El anciano sonrió y les mostró el álbum, muchos de los rostros de aquellas personas plasmadas en los trozos de papel no les eran familiares a los dos niños, aún así, ambos preguntaron con sincero asombro por las historias detrás de cada retrato, pero no fue sino hasta que llegaron a una foto en especial, que su emoción llegó a tope.

—¡¿Cuándo montaste un pony y no me llevaste?! —reclamó Esteban a su primito mientras se cruzaba de brazos luego de ver aquella fotografía.

El pequeño Diego estaba tan asombrado que no respondió, permaneció con la vista clavada en aquella imágen. El abuelo entonces explicó:

—No, Bansito, no es Dieguito, es su papá. ¿Verdad que son iguales?

—¡Por eso siempre dicen que mi primis Gordieguito es la copia de su papá!

Diego se enorgulleció al ver aquella fotografía, admiraba mucho a su padre y por ello le emocionó profundamente ver que, en efecto, él era una versión pequeña de su papá. La conexión entre ellos era tal que ambos se sentían felices cuando la gente les decía lo parecidos que eran, incluso, buscando ese halago, el padre solía vestir a su hijo de igual forma que él durante los compromisos sociales.

Aunque por su trabajo como médico el padre de Diego no tenía mucho tiempo libre, siempre que podía, procuraba estar con su hijo llevándolo a sus prácticas y partidos de fútbol y nunca se perdía sus eventos de karate. Y aquel orgullo de padre era correspondido por el hijo que no perdía oportunidad para presumir a su padre frente a sus amigos.

Cierta tarde, durante su último año de primaria, Diego preguntó a su madre mientras ésta conducía rumbo al hospital luego de haberlo recogido en la escuela:

—¿Por qué conduces hacia tu trabajo?

—Por error me traje las llaves del consultorio de tu papá. Solo paso a dejarle las llaves y nos vamos a casa.

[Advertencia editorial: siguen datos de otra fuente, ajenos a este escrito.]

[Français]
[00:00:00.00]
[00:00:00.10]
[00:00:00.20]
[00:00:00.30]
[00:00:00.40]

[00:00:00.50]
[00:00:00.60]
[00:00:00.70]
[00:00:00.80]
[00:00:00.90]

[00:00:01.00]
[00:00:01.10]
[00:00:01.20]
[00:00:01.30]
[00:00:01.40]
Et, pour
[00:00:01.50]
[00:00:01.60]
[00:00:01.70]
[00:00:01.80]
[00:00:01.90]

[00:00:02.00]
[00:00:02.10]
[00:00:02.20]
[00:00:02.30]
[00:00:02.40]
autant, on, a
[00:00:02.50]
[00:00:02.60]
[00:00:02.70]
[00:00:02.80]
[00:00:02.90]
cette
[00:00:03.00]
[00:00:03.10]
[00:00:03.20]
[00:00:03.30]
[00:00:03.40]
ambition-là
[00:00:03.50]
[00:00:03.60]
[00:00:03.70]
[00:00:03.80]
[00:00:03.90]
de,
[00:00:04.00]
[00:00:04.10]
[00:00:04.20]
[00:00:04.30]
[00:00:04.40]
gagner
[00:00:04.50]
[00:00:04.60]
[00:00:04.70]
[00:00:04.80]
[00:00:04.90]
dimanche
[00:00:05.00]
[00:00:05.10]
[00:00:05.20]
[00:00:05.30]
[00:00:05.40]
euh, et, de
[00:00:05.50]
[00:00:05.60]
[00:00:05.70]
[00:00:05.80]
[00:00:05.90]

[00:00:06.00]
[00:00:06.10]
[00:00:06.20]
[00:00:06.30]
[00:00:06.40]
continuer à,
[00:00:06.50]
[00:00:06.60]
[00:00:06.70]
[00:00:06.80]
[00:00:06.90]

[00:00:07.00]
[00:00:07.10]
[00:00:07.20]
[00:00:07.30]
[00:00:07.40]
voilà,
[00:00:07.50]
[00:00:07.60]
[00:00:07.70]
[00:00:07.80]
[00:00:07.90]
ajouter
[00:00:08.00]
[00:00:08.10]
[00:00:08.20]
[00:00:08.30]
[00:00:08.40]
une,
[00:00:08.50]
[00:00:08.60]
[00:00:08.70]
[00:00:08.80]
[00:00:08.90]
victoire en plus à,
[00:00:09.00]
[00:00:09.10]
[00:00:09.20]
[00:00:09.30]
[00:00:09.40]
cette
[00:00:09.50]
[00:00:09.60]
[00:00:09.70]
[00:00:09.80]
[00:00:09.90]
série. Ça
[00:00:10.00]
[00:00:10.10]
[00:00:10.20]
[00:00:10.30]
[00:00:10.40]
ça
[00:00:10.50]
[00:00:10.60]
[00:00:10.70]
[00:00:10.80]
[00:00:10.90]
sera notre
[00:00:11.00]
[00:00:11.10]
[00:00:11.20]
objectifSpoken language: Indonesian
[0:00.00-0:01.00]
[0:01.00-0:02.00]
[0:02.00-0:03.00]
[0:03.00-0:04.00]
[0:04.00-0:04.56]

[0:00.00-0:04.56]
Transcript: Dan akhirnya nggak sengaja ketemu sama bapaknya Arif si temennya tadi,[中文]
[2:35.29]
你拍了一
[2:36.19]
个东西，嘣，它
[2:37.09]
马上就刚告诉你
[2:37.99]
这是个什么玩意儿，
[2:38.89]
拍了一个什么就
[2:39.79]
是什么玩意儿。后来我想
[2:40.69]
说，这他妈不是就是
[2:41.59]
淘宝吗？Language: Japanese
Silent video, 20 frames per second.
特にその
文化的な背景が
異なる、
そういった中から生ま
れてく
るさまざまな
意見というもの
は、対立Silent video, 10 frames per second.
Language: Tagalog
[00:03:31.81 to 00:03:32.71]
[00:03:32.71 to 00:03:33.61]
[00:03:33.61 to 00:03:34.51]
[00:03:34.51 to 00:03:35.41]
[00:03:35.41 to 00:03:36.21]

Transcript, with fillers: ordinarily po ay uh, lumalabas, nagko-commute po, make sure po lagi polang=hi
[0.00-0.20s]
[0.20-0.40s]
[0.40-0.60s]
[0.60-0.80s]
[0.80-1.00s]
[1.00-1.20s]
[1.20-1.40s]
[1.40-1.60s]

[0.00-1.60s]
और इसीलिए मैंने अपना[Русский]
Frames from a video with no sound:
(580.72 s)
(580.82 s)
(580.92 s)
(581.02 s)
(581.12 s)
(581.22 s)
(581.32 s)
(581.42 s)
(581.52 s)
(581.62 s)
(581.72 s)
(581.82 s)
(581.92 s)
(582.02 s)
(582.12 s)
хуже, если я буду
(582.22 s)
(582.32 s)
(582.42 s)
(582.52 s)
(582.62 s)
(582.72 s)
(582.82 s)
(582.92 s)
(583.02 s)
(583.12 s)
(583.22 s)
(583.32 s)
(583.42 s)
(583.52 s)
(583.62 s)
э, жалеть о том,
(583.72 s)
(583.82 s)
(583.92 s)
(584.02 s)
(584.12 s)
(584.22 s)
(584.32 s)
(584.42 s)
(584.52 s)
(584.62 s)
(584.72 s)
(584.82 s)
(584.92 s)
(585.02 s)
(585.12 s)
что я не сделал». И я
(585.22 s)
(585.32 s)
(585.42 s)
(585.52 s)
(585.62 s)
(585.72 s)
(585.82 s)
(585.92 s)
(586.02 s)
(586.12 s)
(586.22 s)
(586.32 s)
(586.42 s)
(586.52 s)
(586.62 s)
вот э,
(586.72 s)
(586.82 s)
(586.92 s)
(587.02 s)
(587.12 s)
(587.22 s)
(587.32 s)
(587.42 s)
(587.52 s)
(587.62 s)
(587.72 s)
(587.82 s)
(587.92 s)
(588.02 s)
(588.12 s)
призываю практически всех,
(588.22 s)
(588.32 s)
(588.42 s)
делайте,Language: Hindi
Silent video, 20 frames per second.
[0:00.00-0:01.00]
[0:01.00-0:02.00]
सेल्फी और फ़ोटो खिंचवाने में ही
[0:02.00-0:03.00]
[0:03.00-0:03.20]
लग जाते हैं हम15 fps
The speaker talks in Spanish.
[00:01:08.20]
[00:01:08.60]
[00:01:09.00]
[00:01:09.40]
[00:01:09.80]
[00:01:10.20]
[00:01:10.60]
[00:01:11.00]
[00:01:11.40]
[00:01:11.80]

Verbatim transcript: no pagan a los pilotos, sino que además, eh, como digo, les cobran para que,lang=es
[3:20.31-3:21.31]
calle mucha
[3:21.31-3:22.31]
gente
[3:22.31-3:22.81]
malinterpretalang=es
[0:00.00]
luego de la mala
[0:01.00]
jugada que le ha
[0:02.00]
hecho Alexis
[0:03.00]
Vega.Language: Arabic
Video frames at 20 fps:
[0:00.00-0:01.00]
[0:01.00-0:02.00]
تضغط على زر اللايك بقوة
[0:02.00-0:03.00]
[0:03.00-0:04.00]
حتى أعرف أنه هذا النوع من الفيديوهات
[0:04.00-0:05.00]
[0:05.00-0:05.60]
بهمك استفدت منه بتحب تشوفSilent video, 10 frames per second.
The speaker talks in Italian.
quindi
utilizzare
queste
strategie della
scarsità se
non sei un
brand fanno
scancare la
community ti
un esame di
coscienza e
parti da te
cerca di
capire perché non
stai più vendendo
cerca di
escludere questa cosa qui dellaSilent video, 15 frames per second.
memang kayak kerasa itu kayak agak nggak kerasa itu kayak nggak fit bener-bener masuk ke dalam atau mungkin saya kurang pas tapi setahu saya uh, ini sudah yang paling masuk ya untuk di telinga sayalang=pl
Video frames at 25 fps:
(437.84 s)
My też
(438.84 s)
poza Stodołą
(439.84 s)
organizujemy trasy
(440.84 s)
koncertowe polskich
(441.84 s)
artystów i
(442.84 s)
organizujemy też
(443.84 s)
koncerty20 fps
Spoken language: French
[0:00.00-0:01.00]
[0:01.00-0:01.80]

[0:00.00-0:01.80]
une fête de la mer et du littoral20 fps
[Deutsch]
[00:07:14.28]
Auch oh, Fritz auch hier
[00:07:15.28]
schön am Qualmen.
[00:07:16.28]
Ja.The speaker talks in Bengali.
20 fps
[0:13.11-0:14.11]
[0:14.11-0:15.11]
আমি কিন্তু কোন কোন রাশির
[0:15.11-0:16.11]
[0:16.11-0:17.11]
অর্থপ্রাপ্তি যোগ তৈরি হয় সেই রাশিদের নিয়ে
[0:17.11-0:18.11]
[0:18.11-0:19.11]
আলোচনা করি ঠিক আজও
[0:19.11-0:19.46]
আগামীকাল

—¡Ay, no! Mejor yo se las llevo a su oficina o tú vas a quedarte a platicar con tus compañeros.

Luego de llegar a su trabajo, ella le entregó las llaves a su hijo quien, de manera fugaz, entró al hospital y, saludando a las enfermeras y doctores compañeros de sus padres, llegó hasta la puerta de la oficina del afamado neurocirujano, el Doctor Diego Navarrete.

El niño trató de girar la perilla para abrir, pero al encontrar la puerta bajo seguro, decidió utilizar las llaves que traía consigo para así tontear en la oficina imaginando que él era aquel “Diego Navarrete” que señalaba la placa que estaba en la puerta. Dispuesto a jugar dentro de la oficina, él abrió, pero sus intenciones infantiles se destruyeron cuando al entrar, vio a su padre besando a una joven doctora.